Microsoft wants to get into the video game live streaming realm. The tech company’s Xbox division has acquired Beam, a startup that is characterized as a competitor to Amazon-owned streaming platform Twitch.

Like Twitch, Beam’s userbase is divided into streamers who broadcast themselves playing video games and viewers who consume those broadcasts. The startup separates itself from its more-established competitor by making it easier for viewers to play along. Scenarios can be set up, for example, in which a streamer’s fans select which weapon to use of which character to talk to. Those features, from a layman’s perspective, resemble the sort of interactive setups Twitch users created for well-known projects like Twitch Plays Pokemon and Choice Chamber.

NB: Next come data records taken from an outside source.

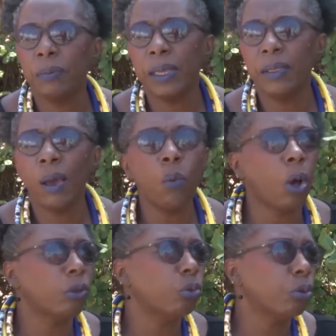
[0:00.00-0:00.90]
By then,
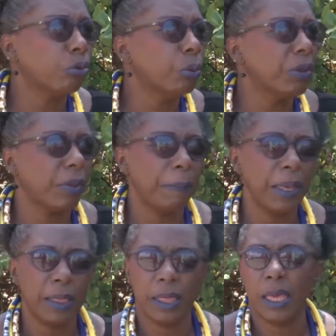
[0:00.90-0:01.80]
1, 2, 3 was a
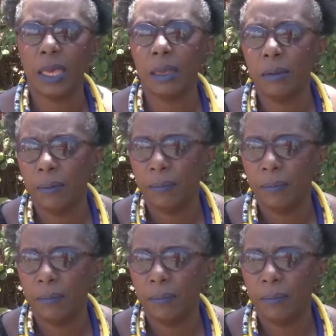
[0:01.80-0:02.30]
big thing.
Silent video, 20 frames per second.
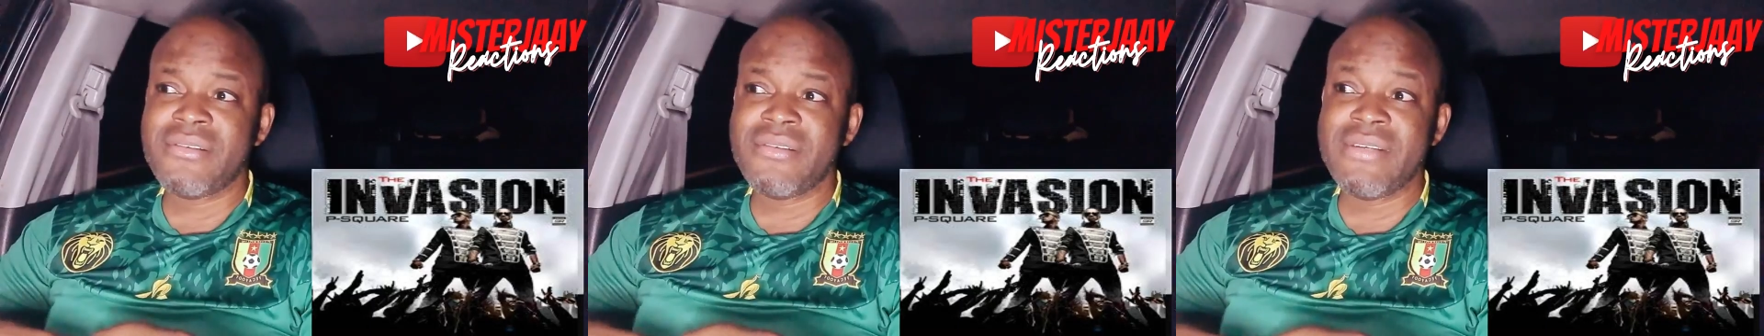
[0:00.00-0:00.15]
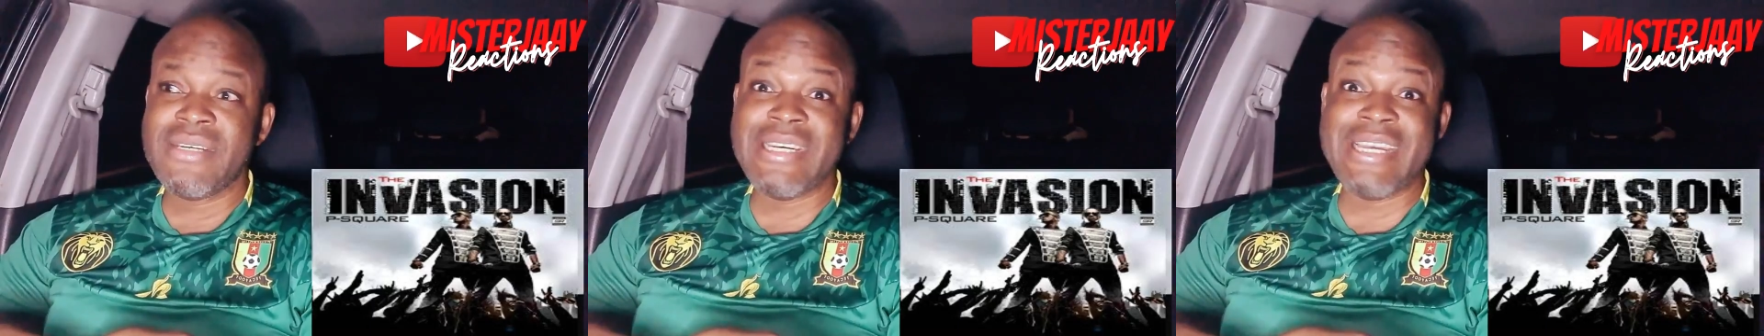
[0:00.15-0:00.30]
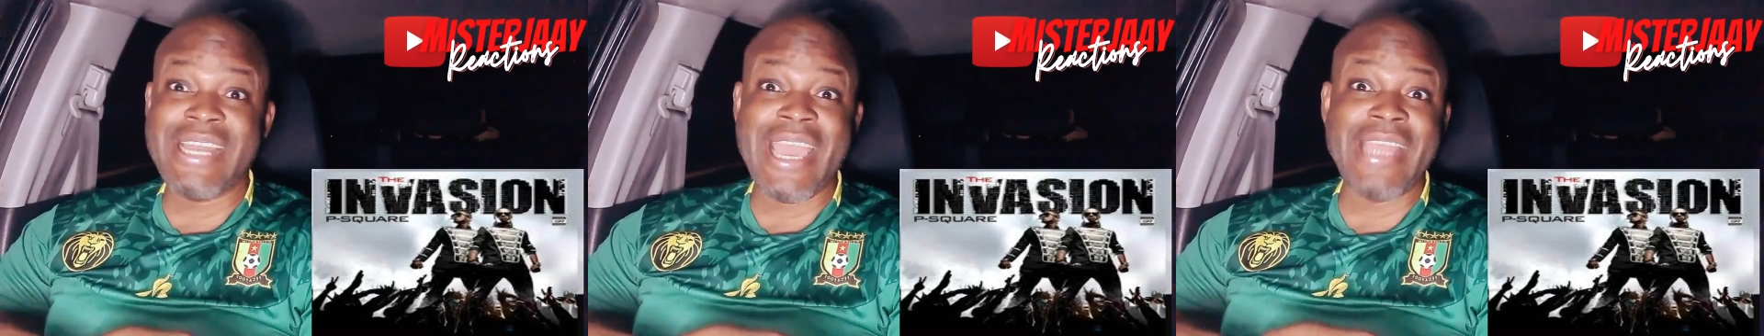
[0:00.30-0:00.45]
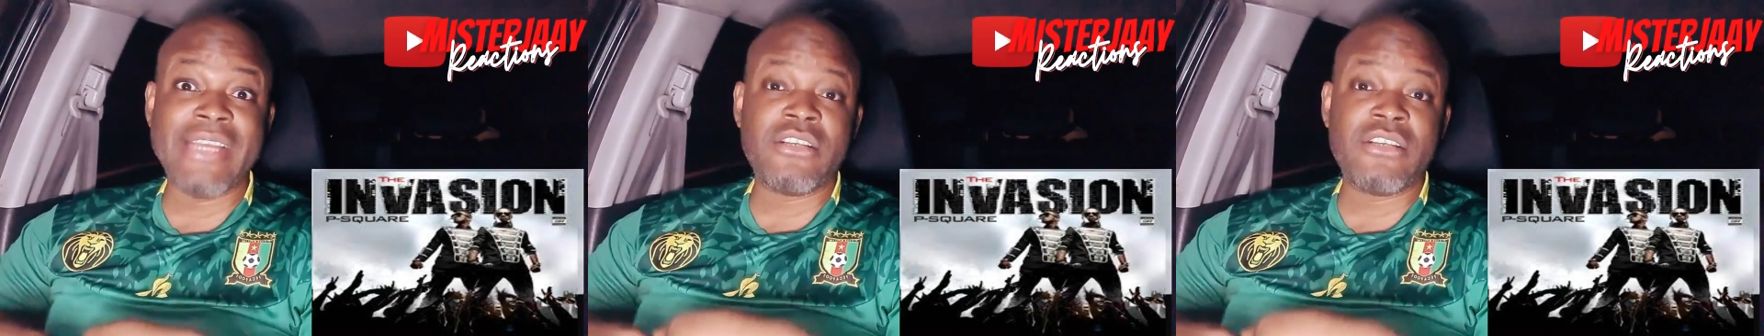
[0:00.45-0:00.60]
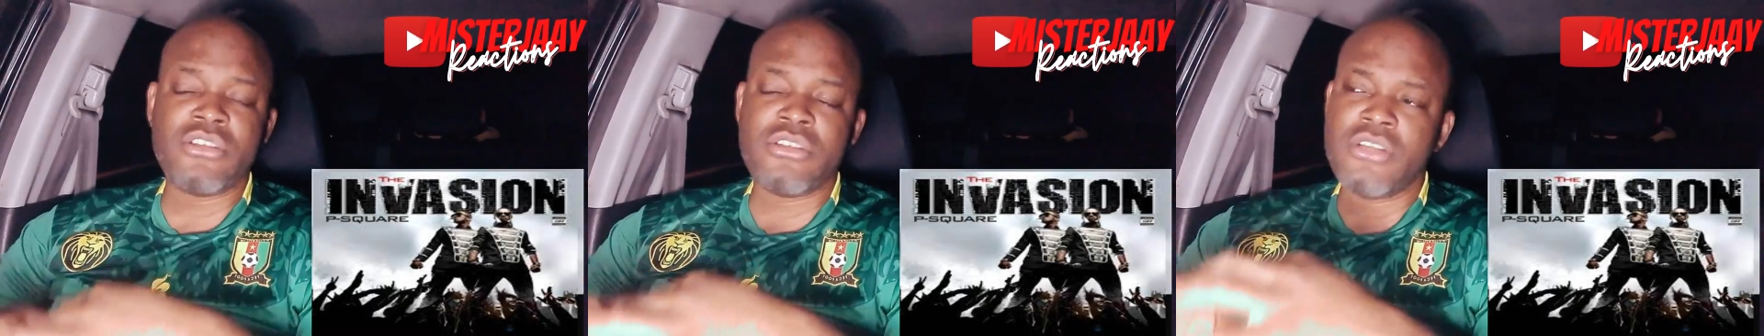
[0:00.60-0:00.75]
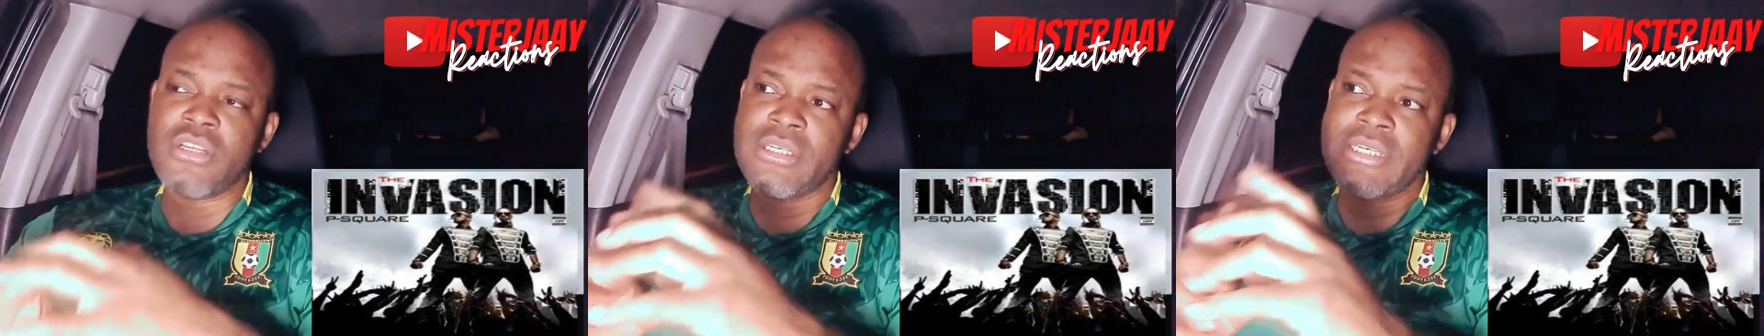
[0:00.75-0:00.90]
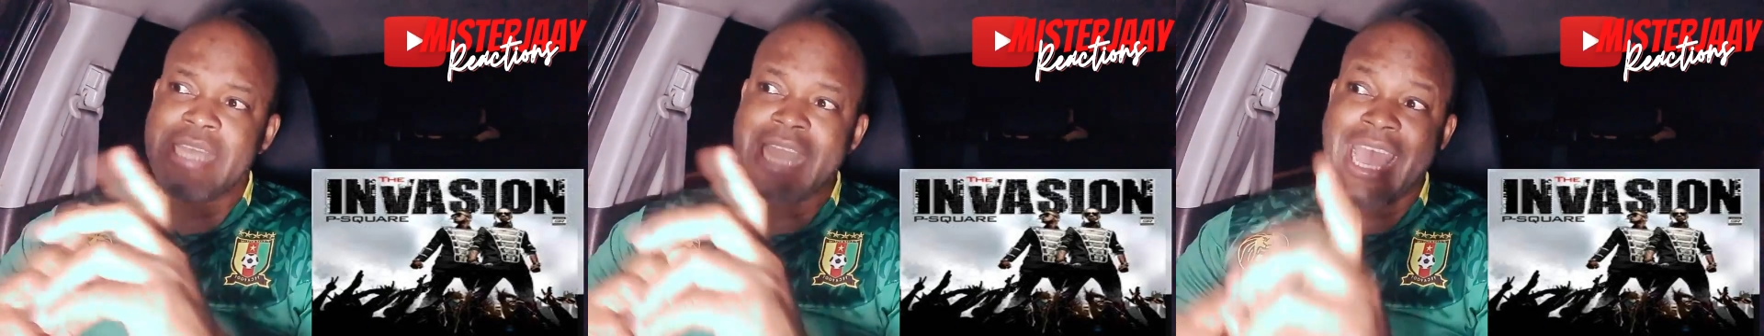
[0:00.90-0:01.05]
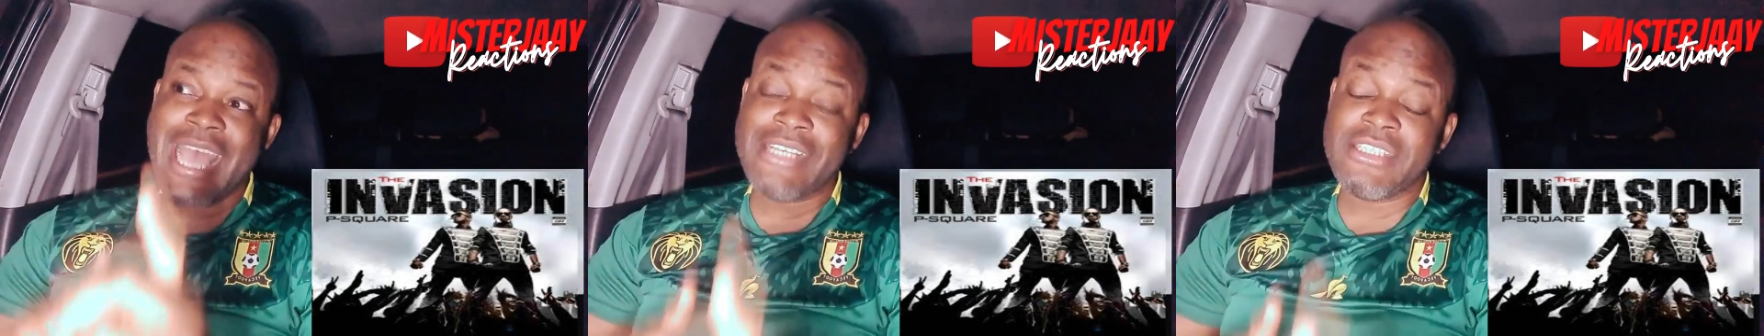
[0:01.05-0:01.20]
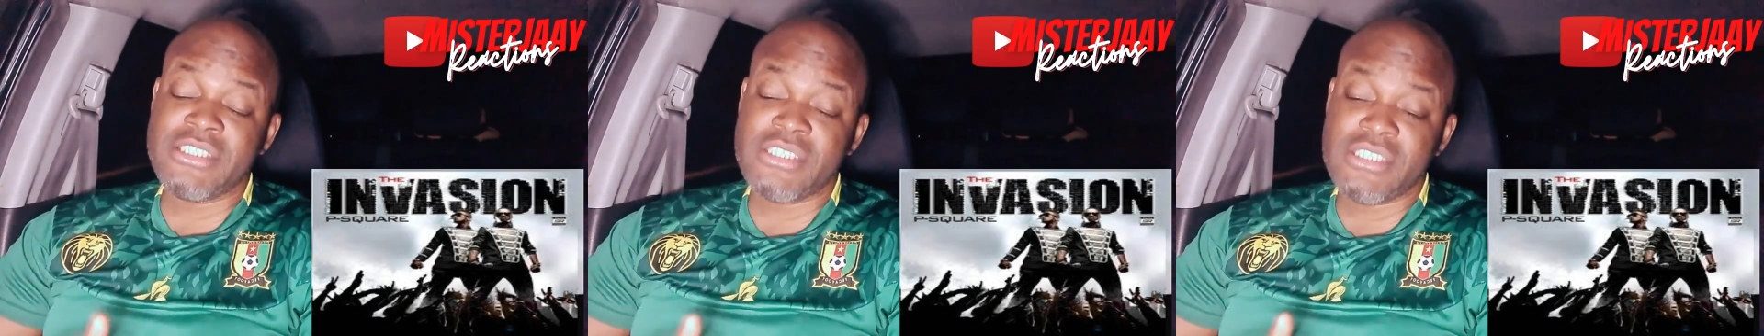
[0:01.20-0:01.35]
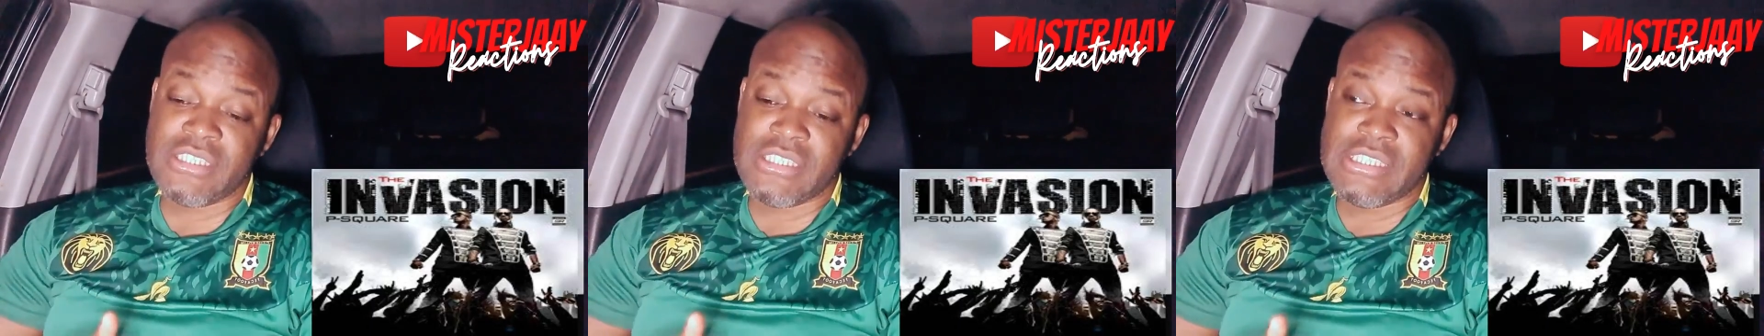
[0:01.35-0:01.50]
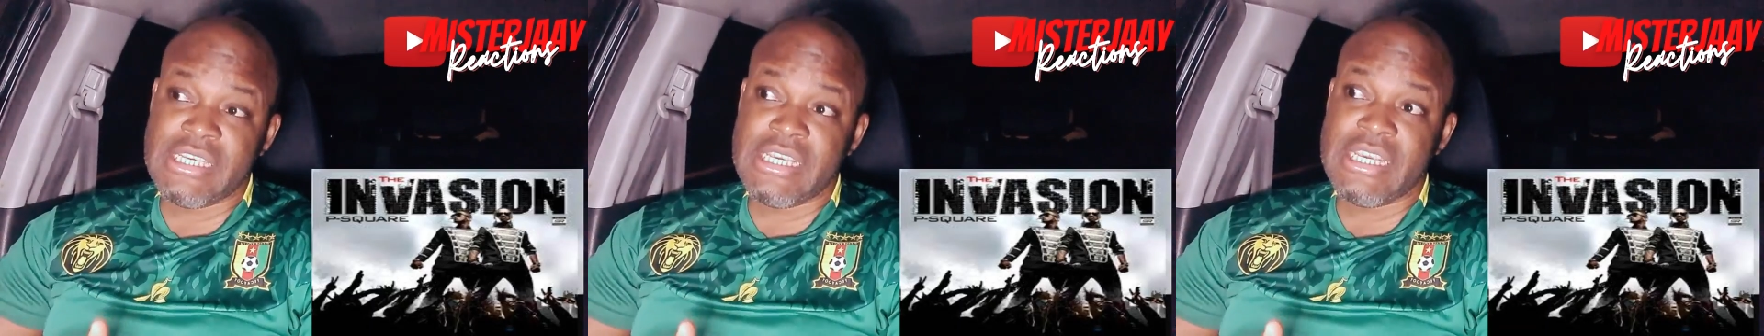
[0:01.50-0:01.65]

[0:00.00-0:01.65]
Naeto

With Beam, Xbox is picking up a product that pairs well with its Xbox Live service and appeals to the video game console’s core consumer base. The deal also marks a return to video content for Microsoft, which previously produced original content through its ill-fated Xbox Studios division. “Bringing Beam, their award-winning team and their inventive technology into the Xbox family supports our ongoing commitment to make Xbox Live more social and fun,” said Xbox Live partner group program manager Chad Gibson.

According to Variety, financial terms of the acquisition were not disclosed. Beam, which employs 15 people, is based in Seattle, less than an hour from Microsoft’s home base in Redmond. It officially launched in January 2016 and claims to have 100,000 monthly users.